= Nicholas Sergeyev =

Nicholas Grigoryevich Sergeyev (1876-1951) (Никола́й Григорьевич Серге́ев, variously written in the Latin alphabet as Nicholas or Nikolai Sergeev, Sergueev or Sergueeff etc.) was a Russian ballet dancer, choreographer and teacher, and regisseur of the Imperial Ballet at the Maryinsky Theatre, St Petersburg. He fled Russia in 1919 and spent the rest of his life in the West, producing ballets for many of the leading western companies of the time. He is remembered for preserving what is now called the Sergeyev Collection for future generations.

Sergeyev was born on 15 September 1876 in St Petersburg. He was accepted for training by the Imperial Ballet School and he graduated and joined the company in 1894. He was promoted to soloist and régisseur in 1904 and régisseur-général in 1914. He was thus the last ever régisseur-général of the Imperial Ballet.

In 1919 he and his wife fled Russia, as did many Russian ballet professionals after the Bolshevik revolution. It was a hazardous journey and the last leg was from Riga on a British warship. He was not the only one the Royal Navy helped to escape.
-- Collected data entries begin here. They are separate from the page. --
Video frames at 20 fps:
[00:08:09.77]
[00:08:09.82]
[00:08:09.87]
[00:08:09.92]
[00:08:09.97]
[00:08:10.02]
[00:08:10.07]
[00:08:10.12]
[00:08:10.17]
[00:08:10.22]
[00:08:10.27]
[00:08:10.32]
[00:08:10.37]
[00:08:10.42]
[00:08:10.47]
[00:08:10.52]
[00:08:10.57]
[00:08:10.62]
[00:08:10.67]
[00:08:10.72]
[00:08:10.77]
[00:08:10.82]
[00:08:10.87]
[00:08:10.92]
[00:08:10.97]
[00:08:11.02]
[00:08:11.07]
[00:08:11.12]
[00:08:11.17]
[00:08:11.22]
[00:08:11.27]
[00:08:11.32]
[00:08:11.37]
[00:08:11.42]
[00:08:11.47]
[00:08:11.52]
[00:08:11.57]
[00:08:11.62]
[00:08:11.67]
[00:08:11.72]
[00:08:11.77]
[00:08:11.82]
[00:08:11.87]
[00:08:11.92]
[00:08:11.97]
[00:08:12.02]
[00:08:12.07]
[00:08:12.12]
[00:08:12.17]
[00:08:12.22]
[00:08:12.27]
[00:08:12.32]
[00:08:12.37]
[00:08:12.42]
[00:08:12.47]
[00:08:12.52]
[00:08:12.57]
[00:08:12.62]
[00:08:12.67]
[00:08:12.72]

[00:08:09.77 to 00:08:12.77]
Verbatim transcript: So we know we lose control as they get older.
Tamara Karsavina escaped from Murmansk with her husband, the British diplomat Henry James Bruce, with the aid of sailors of a British cruiser stationed in the White Sea, and Mathilde Kschessinskaya escaped from the Black Sea port of Novorossisk with her lover and future husband, the Grand Duke Andrei Vladimirovich, with the aid of sailors at a British base there. Not for nothing did Soviet Russia describe the British and other nations that interfered in the Russian Civil War as the “foreign interventionists”

Sergeyev brought with him the records of the Marius Petipa and Lev Ivanov choreographies of some 20 classical ballets in the Stepanov notation, what is now known as the Sergeyev Collection, fearing that these invaluable records would be lost to posterity in the upheaval of the Bolshevik Revolution and the Civil War that followed. He used these records in his subsequent employment by many of the leading Western ballet companies of the time, and after his death they finished up housed at the Harvard University Library Theatre Collection.
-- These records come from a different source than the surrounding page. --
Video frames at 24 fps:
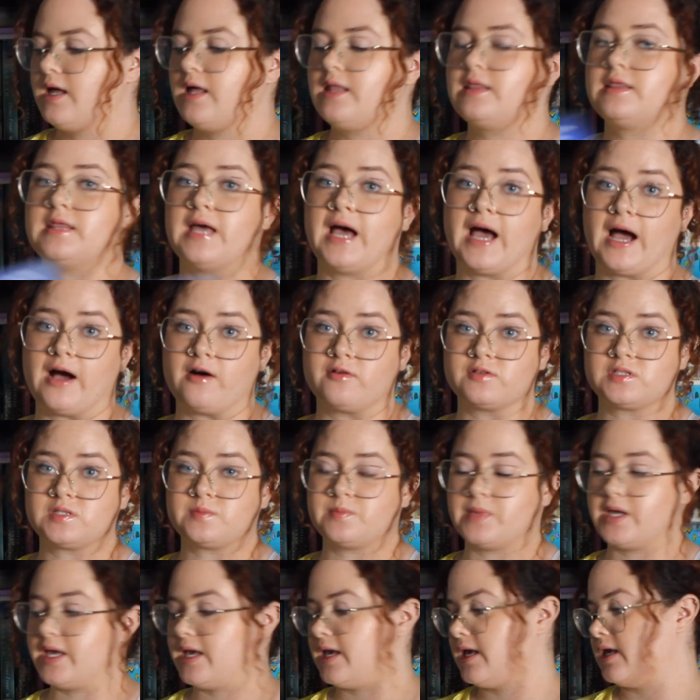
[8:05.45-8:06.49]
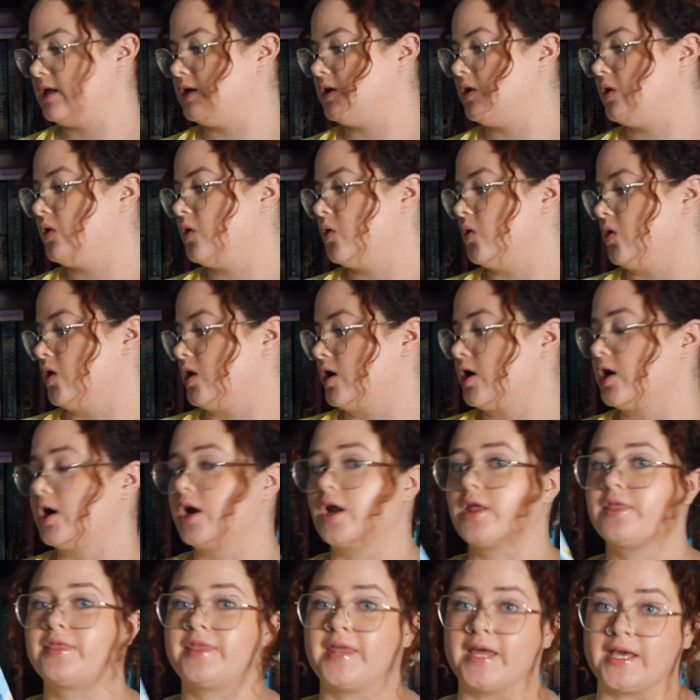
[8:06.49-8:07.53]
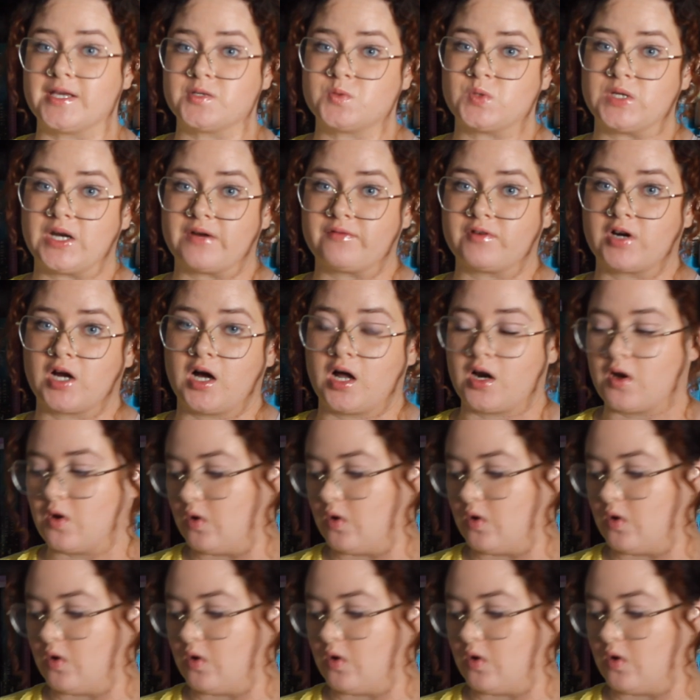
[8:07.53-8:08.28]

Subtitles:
The Housemaid, or Things We Never Got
In 1921 he met Serge Diaghilev in Paris. He had of course known Diaghilev in St Petersburg when they both worked for the Imperial Ballet. Diaghilev hired him for his Ballets Russes company and brought him to London to reproduce in its original form the ballet Sleeping Princess (now known as Sleeping Beauty) for his financially disastrous 1921 season at the Alhambra Theatre.
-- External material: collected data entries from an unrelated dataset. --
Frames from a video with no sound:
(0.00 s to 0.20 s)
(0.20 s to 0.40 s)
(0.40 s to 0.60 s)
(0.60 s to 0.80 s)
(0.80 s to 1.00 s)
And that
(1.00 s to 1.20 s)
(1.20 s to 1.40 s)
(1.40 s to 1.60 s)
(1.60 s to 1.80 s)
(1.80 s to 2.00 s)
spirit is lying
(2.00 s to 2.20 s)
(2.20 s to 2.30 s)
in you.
After disagreements with Diaghilev he went to Riga as regisseur of the Latvian National Opera Ballet. He also founded his own company and produced Act IV of La Bayadere, La Fille mal Gardee, and Paquita, all from his Maryinsky notations.

In 1924 the émigré Russian Prima Ballerina Olga Spessivtseva hired him to produce Giselle for her at the Paris Opera. This was a huge success, and gained for him the medal of L'Academie Nationale de Musique et la Danse.

Back in Riga he found his own ballet company in financial difficulties, so he joined the newly formed Russian Opera Company as ballet master. The company went on a world tour producing excerpts from classical ballets and operatic interludes. In 1934 this company was disbanded and Sergeyev came to London. He produced Giselle first for the Camargo Society and then for the Vic-Wells Company, with Spessivtseva, Markova and Dolin dancing lead roles at some of the performances. He stayed with the Vic-Wells to produce Swan Lake, Coppelia, and Casse Noisette, and then the 1939 production of Sleeping Princess. He was ballet master for the Vic-Wells from 1937 to 1942, when Vera Volkova took over.

At the same time he did some work for International Ballet, the fledgling touring company formed by Mona Inglesby in 1941. When he left Sadler's Wells he joined International Ballet, as ballet master and director of the International Ballet School in Queensberry Mews, South Kensington. He never had a formal contract but it was an arrangement that suited both sides admirably and he stayed with International Ballet for the rest of his life. He had a new company of young dancers to train and rehearse in the traditions of the Maryinsky and a young director who believed in his methods. Inglesby had the only person in the world outside Soviet Russia who could produce the classical ballets in their original Petipa/Ivanov forms, which is what she wanted her company to do. Between 1942 and 1948 he re-created full length productions of the classics Giselle, Coppelia, Sleeping Princess and Swan Lake, as well as some shorter ballets and some short extracts from the classics.

He worked with International Ballet until his health started to fail, and he died in Nice on 23 June 1951 aged 74.